Direktur Pengawasan Financial Technology dari Otoritas Jasa Keuangan, Tris Yulianta, menjelaskan masyarakat Indonesia memiliki potensi ekonomi digital sebanyak USD 146 miliar di tahun 2025, dengan merujuk tingginya angka pengguna internet di Indonesia sebanyak 191 juta atau 69% yang merupakan pengguna media sosial aktif. Termasuk pada perkembangan industri fintech P2P Lending mendapatkan sambutan yang positif dari masyarakat.
“P2P Lending kita hadirkan untuk masyarakat kita yang unbankable. Munculnya P2P untuk masyarakat banyak dirasakan oleh UMKM, yang bisa menjadi alternatif pengganti pinjaman bank konvensional. Tantangan yang muncul di sini, dari OJK selalu mengupayakan pengawasan dan coba benahi, dengan tentunya dukungan peningkatan literasi masyarakat,” ungkap Tris.
Dikesempatan yang sama Direktur Utama ALAMI Sharia, Harza Sandityo mengatakan bahwa sebagai pelaku industri, ALAMI Sharia yang didirikan sejak tahun 2018 ini hadir dengan tujuan untuk membuat produk yang bisa berdampak dan digemari oleh pengguna.
“Inovasi produk, teknologi, dan solusi bisnis kami dibuat berdasarkan kebutuhan di masyarakat dan menjadi wadah kami untuk menebar kebermanfaatan. Oleh karena itu, sangat penting bagi kami untuk menjaga kepercayaan dari para pengguna dengan menjalankan proses bisnis sebaik-baiknya, sehingga hasil yang diperoleh juga bisa optimal,” tutur Harza.
Lanjutnya hingga saat ini, peran kolaborasi dan ketatnya pengawasan oleh OJK menjadi salah satu elemen penting untuk menjaga kepercayaan masyarakat dalam melakukan transaksi di berbagai Fintech. Hal ini turut memberikan keyakinan bagi masyarakat sehingga lebih tenang untuk berinvestasi melalui P2P lending.

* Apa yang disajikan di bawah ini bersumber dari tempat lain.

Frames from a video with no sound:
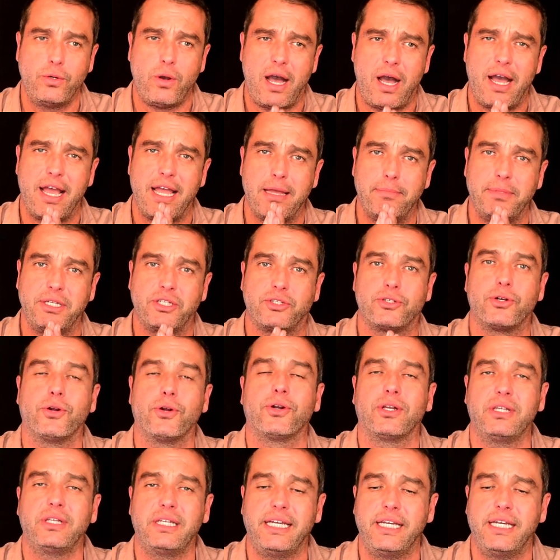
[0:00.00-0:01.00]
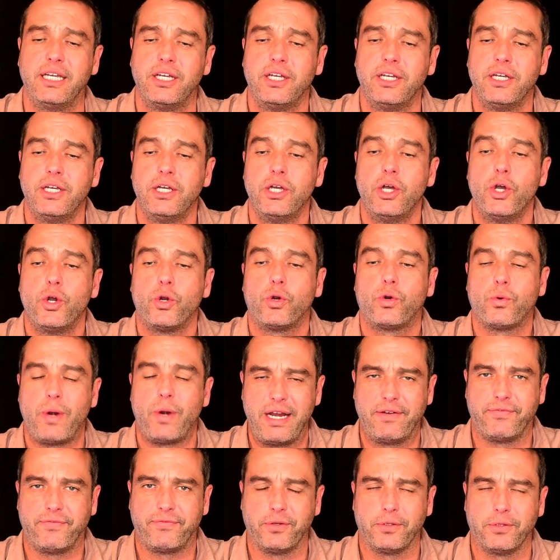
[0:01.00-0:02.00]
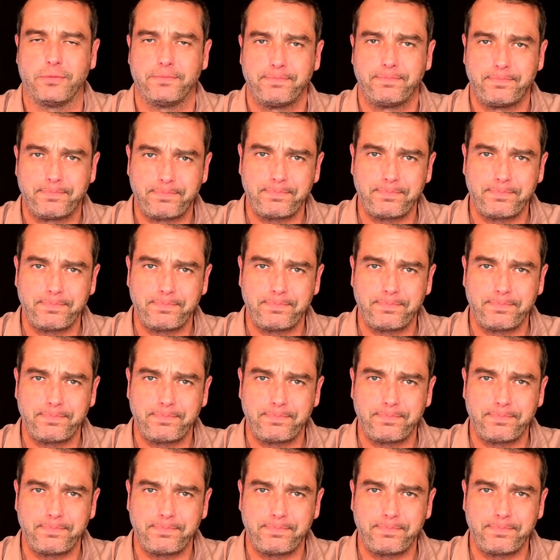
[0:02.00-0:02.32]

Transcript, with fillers: I am eternally grateful.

Faktor berikutnya yaitu transparansi dalam menyampaikan informasi kepada pengguna, serta kinerja operasional yang kuat meskipun dihadapkan pada tantangan ekonomi makro.
“Dukungan kuat terhadap prinsip syariah dalam setiap aspek bisnisnya juga mendorong masyarakat untuk berpartisipasi sebagai pendana di ALAMI,” tutup Harza.

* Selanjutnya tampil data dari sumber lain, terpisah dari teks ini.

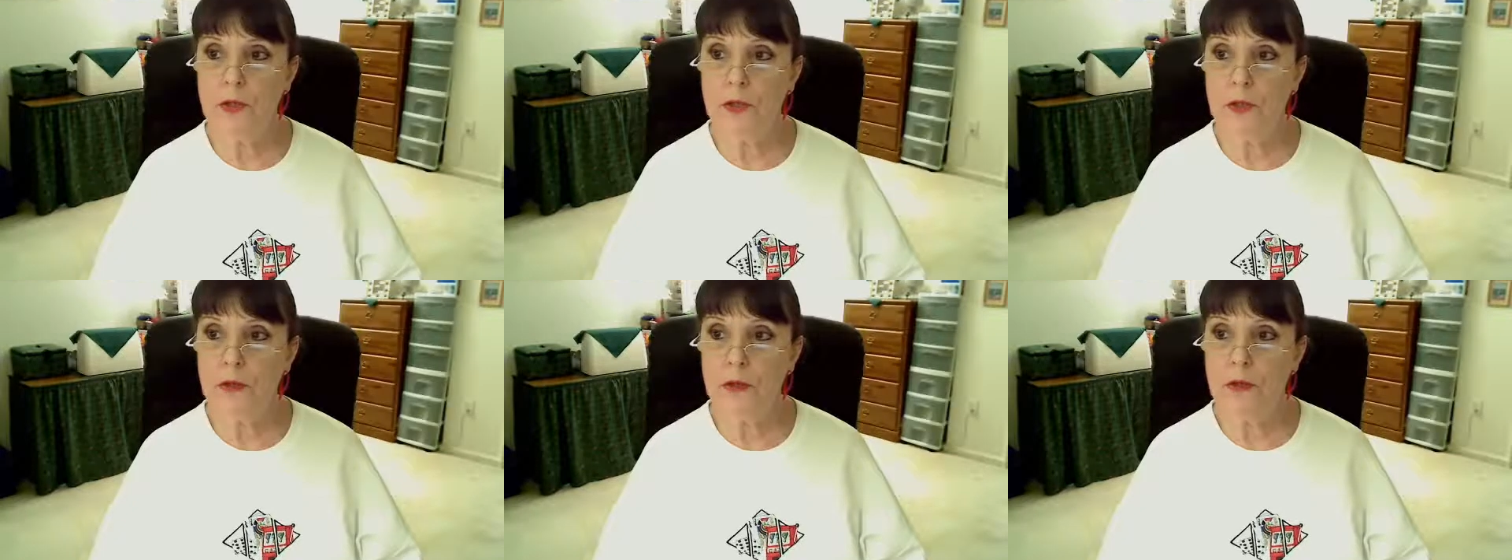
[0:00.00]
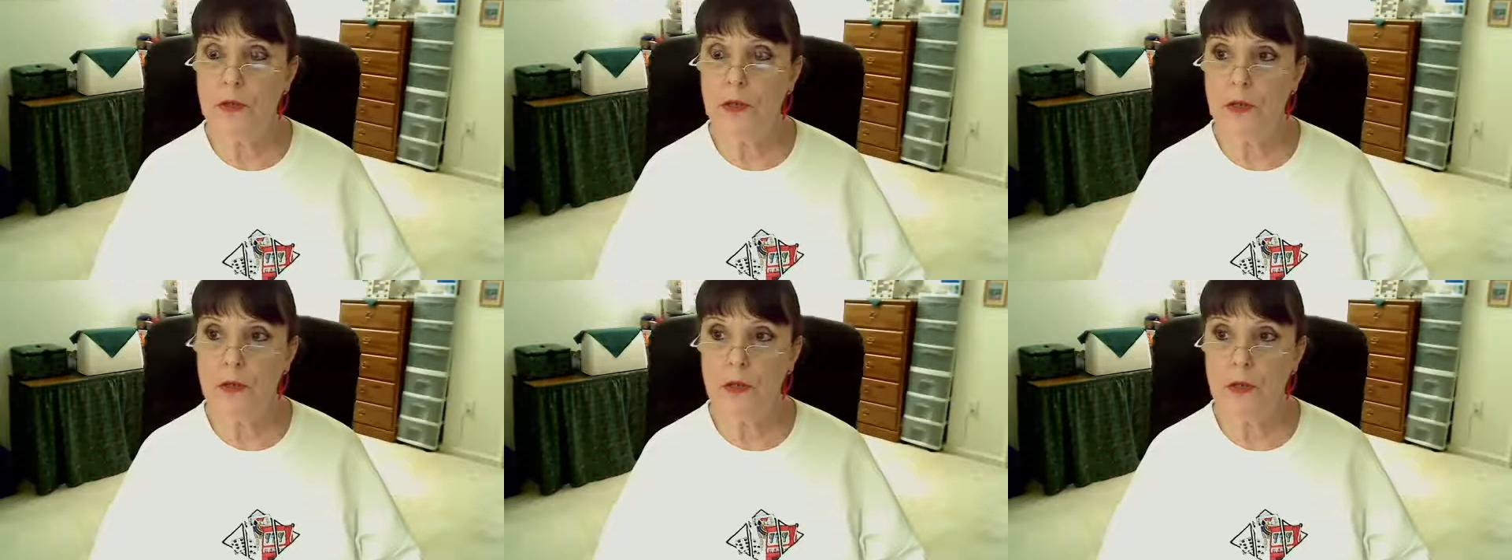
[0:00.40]
shown
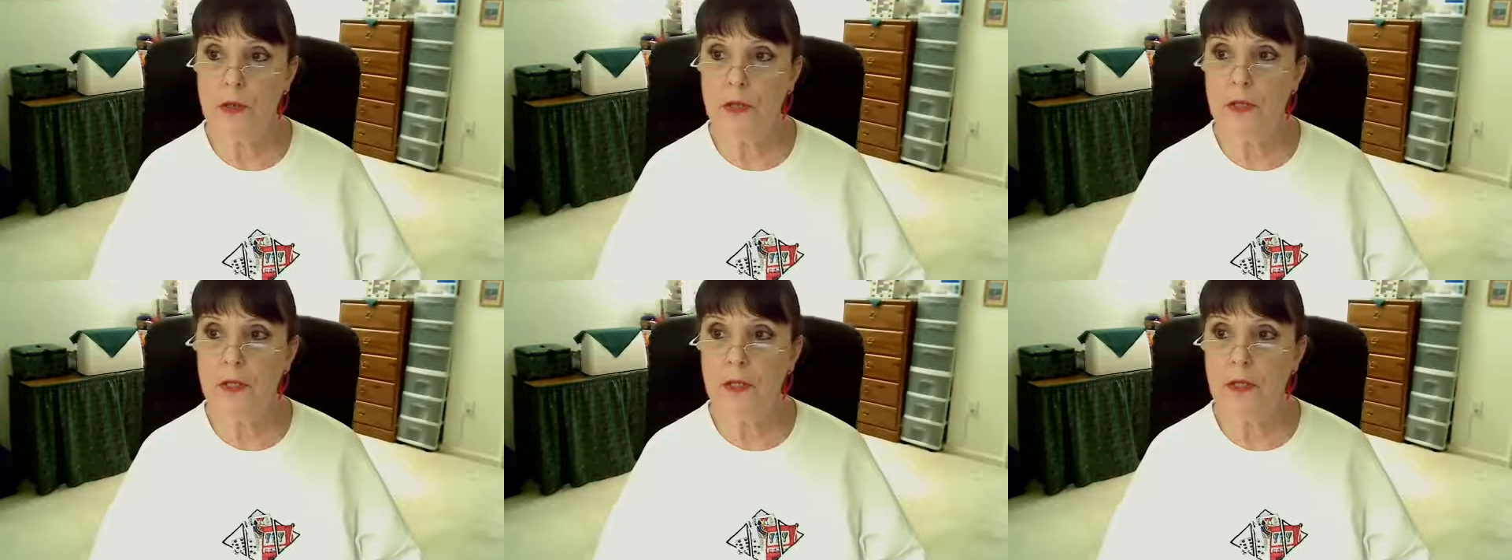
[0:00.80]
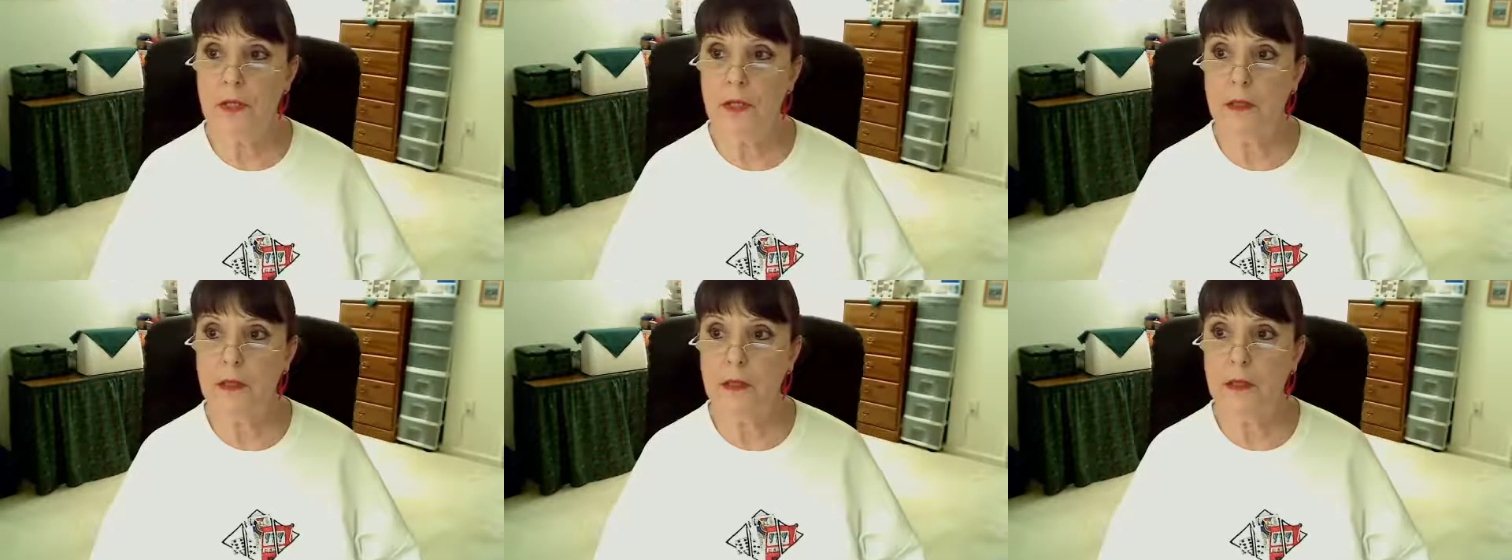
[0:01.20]
a
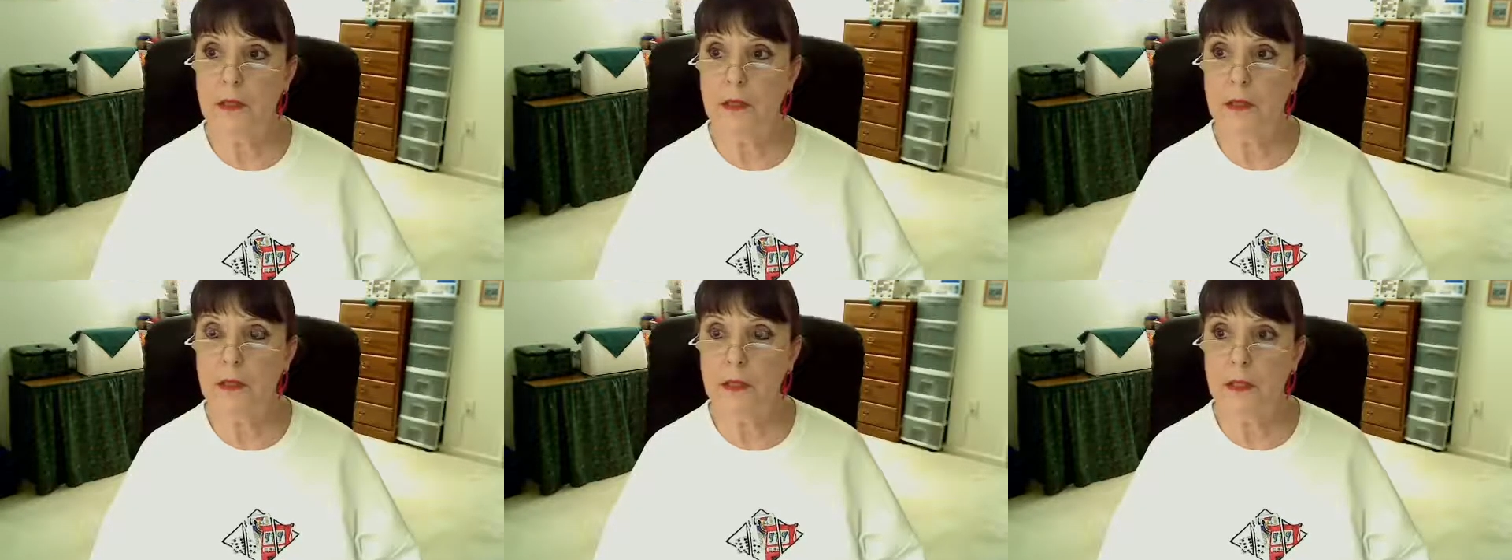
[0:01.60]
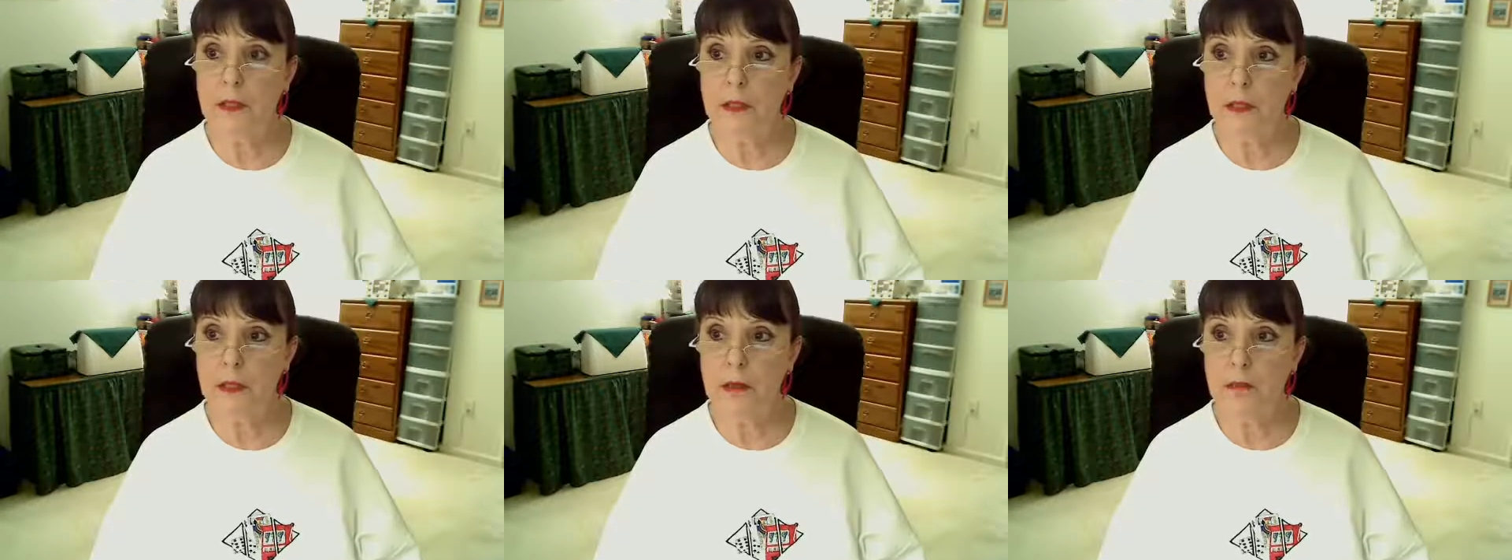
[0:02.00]
dark-skinned
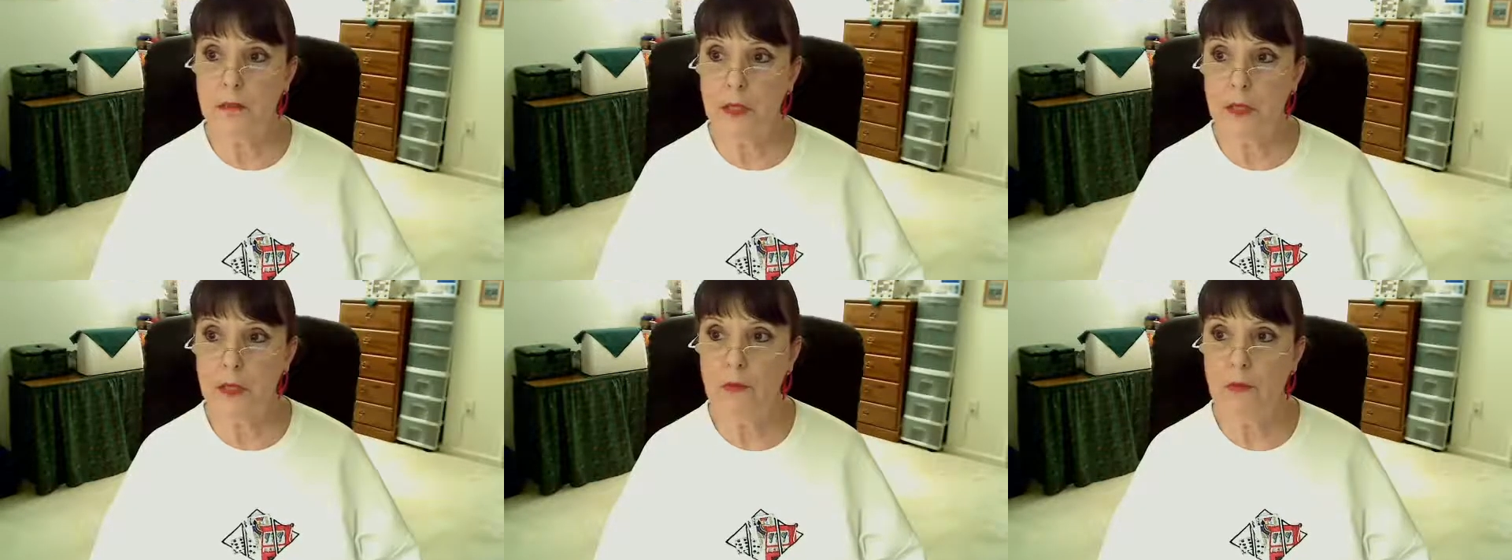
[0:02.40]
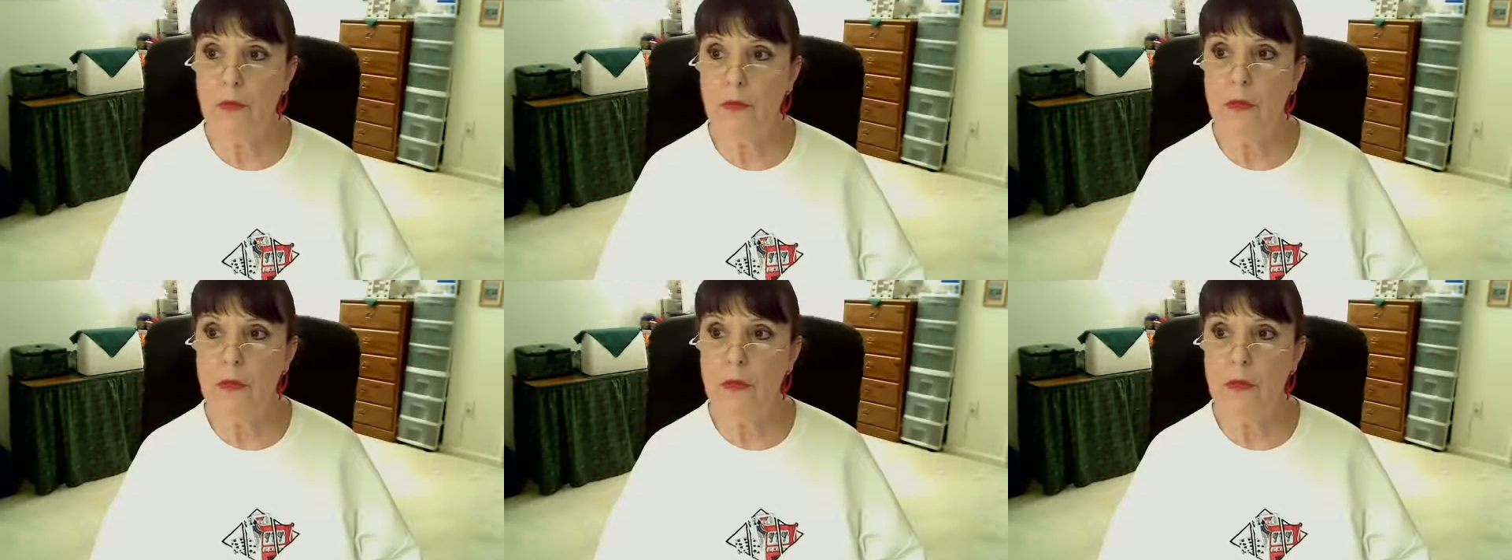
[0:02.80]
male,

Sementara itu Kusdhianto Setiawan, Siviløkonom., Ph.D., Dosen Manajemen FEB UGM mengatakan bagaimana model bisnis peer-to-peer (P2P) lending mulai tumbuh dan diminati oleh masyarakat Indonesia.

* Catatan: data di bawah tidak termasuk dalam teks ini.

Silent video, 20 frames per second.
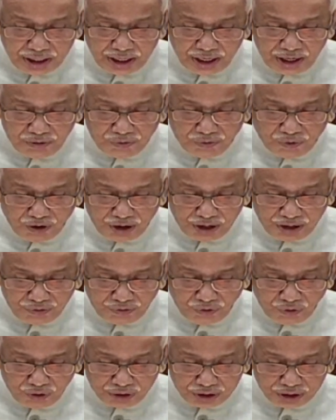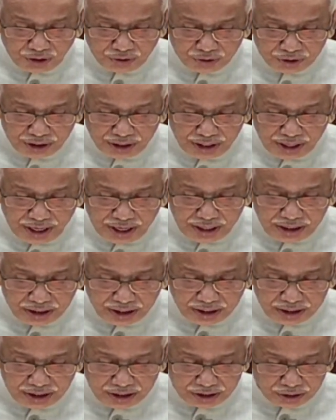in forty-four thousand eight
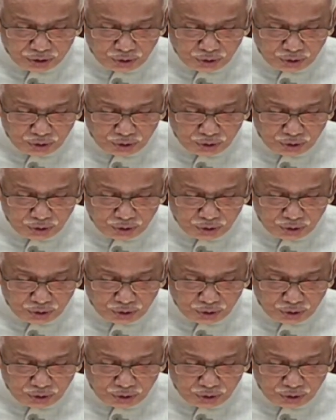hundred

“Sasaran dari fintek adalah masyarakat yang melek digital. P2P menjadi solusi bagi mereka yang unbankable, namun bukan solusi yang murah. Perlu diketahui berapa jumlah biaya yang akan ditanggung kepada pengguna. Di sini masih ada banyak sekali hal yang dapat dikembangkan oleh para pemain dan industri fintek, baik dari segi teknologi yang digunakan, maupun finansial literasi yang dihadirkan harus dapat kita tingkatkan” ujar Kusdhianto.